Certaines de ces quelque 1400 petites et moyennes entreprises (PME) spécialisées dans la transformation affirment que de leurs clients américains ont déjà signalé qu’ils n’allaient pas assumer la facture supplémentaire découlant de la surtaxe.

Ottawa analyse toujours

La ministre de l’Économie, qui avait signalé ses intentions la semaine dernière dans le cadre d’un sommet sur l’aluminium qui se tenait à Montréal, a une fois de plus incité Ottawa à emboîter le pas pour aider l’industrie.

On analyse toujours la situation du côté du gouvernement Trudeau, a-t-on fait savoir, lundi, soulignant que l’on voulait déterminer quelle forme d’aide est la plus adéquate pour l’industrie.

À sa sortie de la rencontre à Mont­réal, le directeur québécois du syndicat des Métallos, Alain Croteau, a néanmoins estimé qu’il y avait urgence d’agir au niveau fédéral afin de s’assurer d’éviter des pertes d’emplois.

«Les industries se tiennent ensemble, mais il faut [qu’Ottawa] adopte des mesures concrètes rapidement, a-t-il dit, en réponse à une question. C’est dangereux ce qui s’en vient. Il faut trouver des moyens de régler le problème.»

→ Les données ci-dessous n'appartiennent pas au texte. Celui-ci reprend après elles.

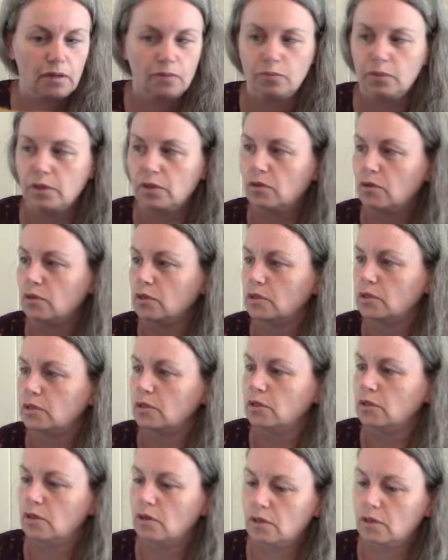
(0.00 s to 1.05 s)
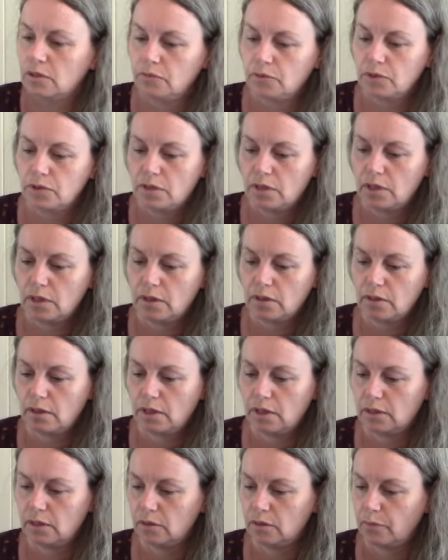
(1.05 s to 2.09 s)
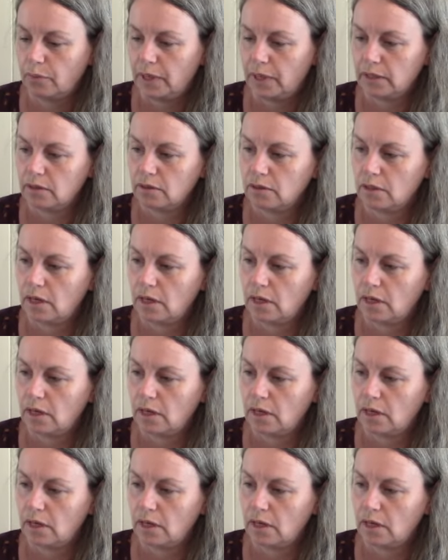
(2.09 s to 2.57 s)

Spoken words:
Because the yarn was thicker than in the pattern,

Selon Mme Anglade, l’enveloppe de 100 millions $ devrait suffire à épauler les secteurs québécois de l’aluminium et de l’acier pendant quelques mois. Une autre rencontre est prévue la semaine prochaine entre Québec et le secteur privé.

«Le gouvernement pourra être plus agile et suivre l’évolution pour adapter les interventions aux besoins réels des entreprises», a estimé le président de l’Association de l’aluminium du Canada (AAC), Jean Simard, qualifiant la mesure de «bonne nouvelle».

Dans la foulée des commentaires virulents du président américain Trump à l’endroit du premier ministre Justin Trudeau, Raymond Chrétien, qui doit se rendre à Washington la semaine prochaine, n’a pas caché son inquiétude.

L’ancien ambassadeur canadien dans la capitale américaine, qui est le négociateur en chef du Québec dans le conflit du bois d’œuvre et la dispute sur le papier journal, a dit n’avoir jamais vu les relations commerciales entre le Canada et les États-Unis se détériorer à ce point.